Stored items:
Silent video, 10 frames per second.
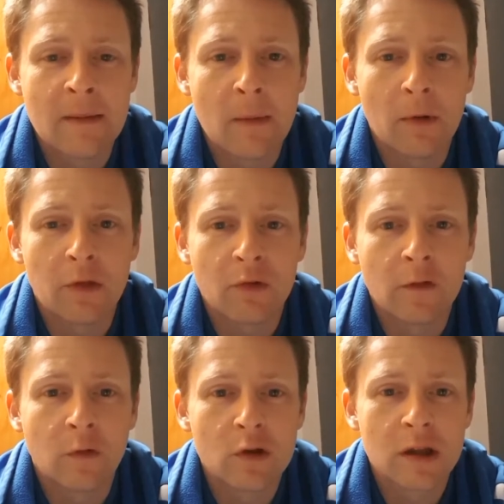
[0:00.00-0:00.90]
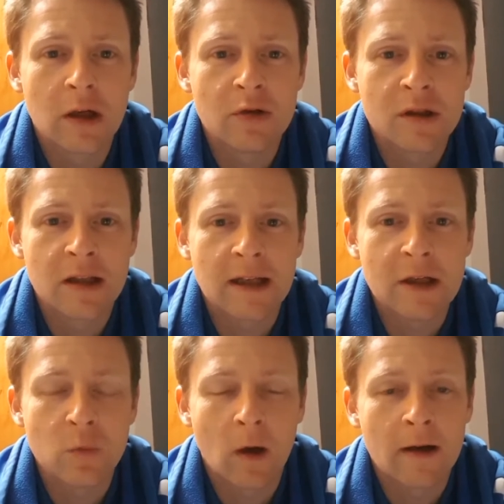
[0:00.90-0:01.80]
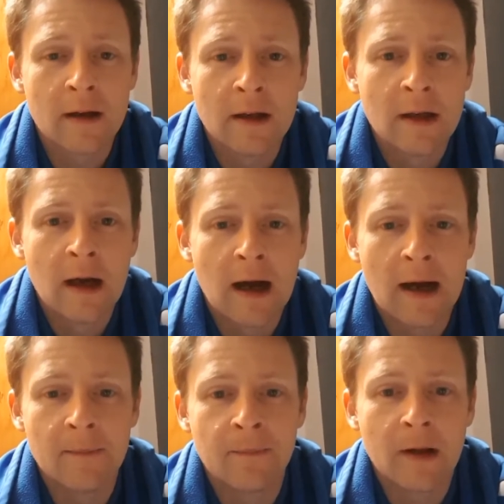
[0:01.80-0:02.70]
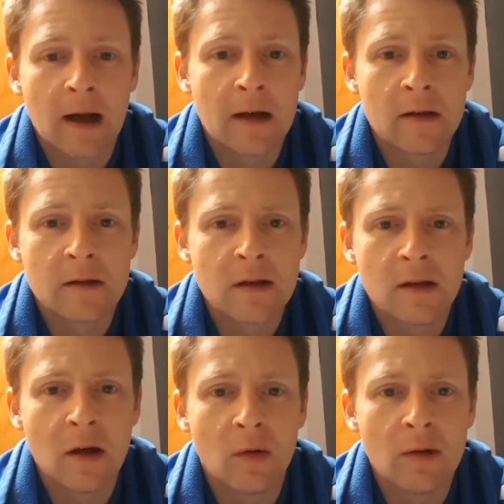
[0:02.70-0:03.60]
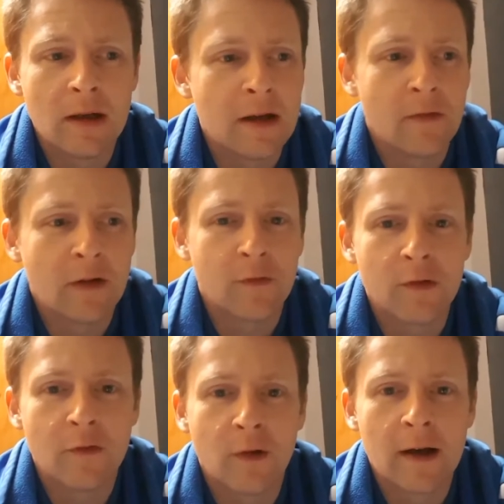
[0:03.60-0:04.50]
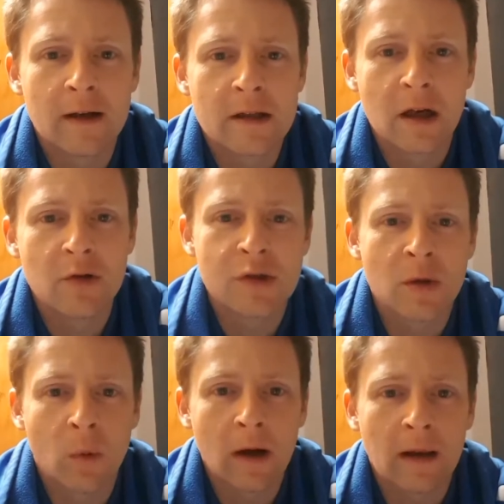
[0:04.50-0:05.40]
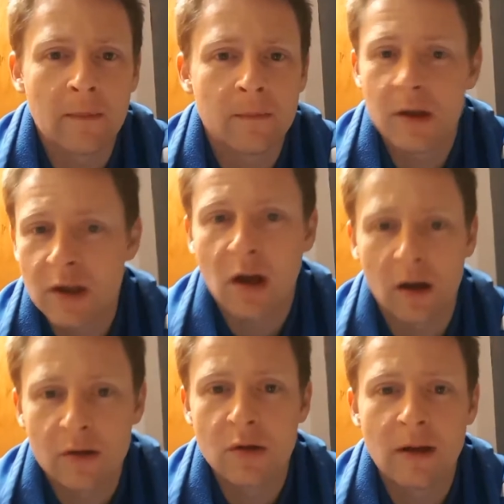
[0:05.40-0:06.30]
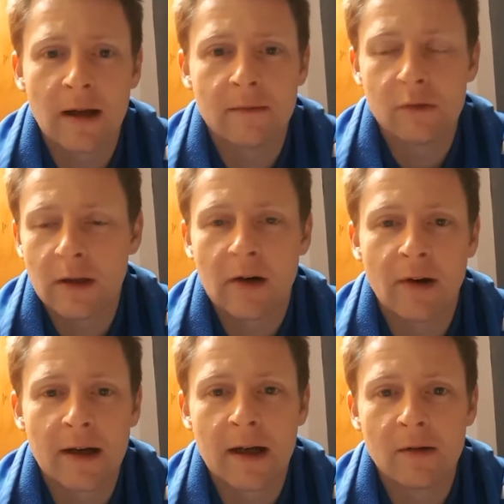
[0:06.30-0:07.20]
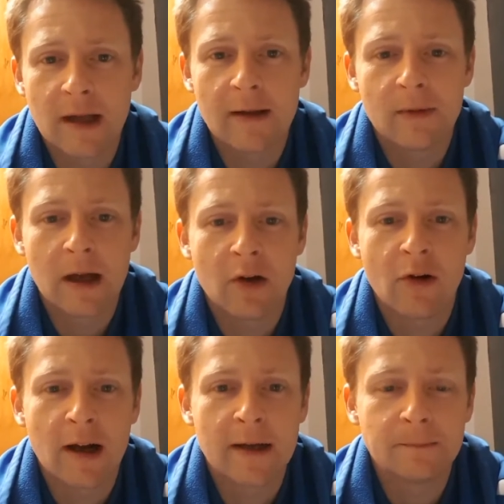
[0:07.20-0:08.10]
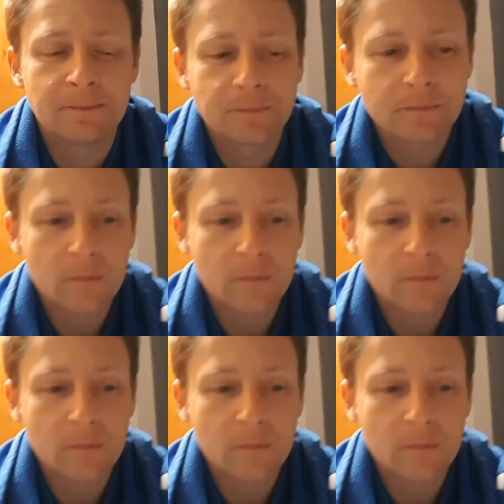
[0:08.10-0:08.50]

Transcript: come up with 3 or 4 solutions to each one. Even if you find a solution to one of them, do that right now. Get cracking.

...

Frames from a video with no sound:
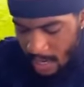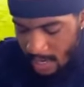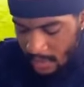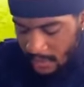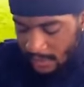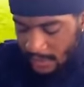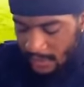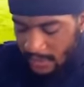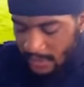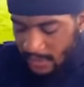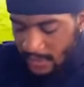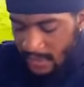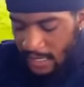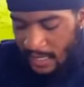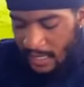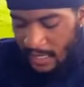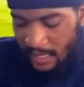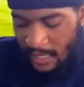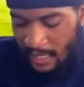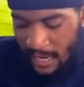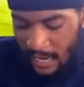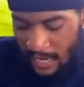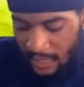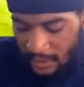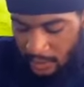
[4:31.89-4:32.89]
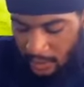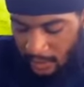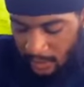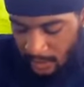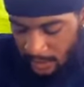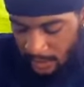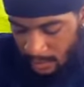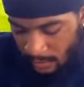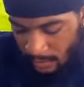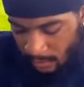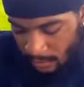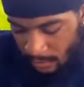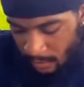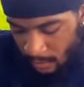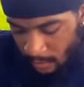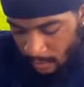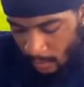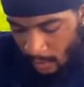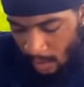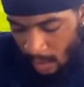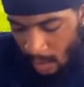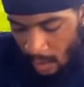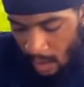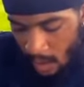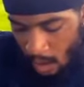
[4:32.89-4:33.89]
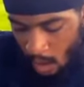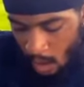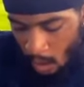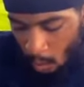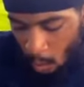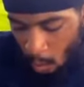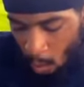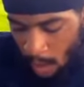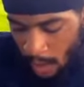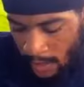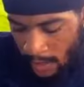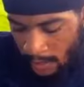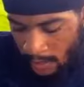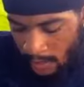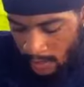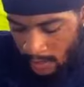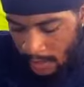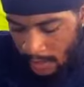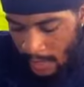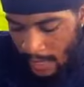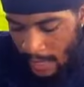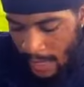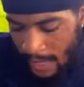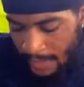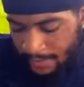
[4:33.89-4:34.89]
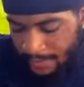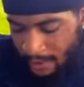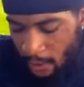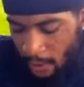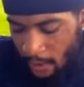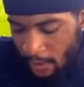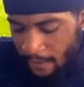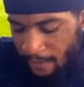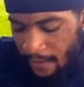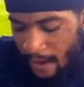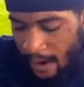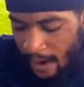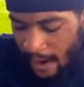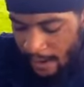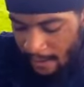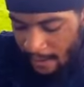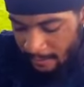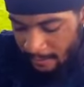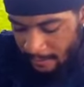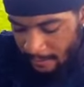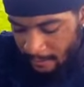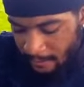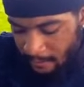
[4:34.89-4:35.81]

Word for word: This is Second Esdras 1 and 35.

(Activity):
Would you write out exactly the lines above, starting at the line containing "[0:05.40-0:06.30]" and stopping after the line containing "Transcript: come up"? Omit the pictures.

(Finished task):
[0:05.40-0:06.30]
[0:06.30-0:07.20]
[0:07.20-0:08.10]
[0:08.10-0:08.50]

Transcript: come up with 3 or 4 solutions to each one. Even if you find a solution to one of them, do that right now. Get cracking.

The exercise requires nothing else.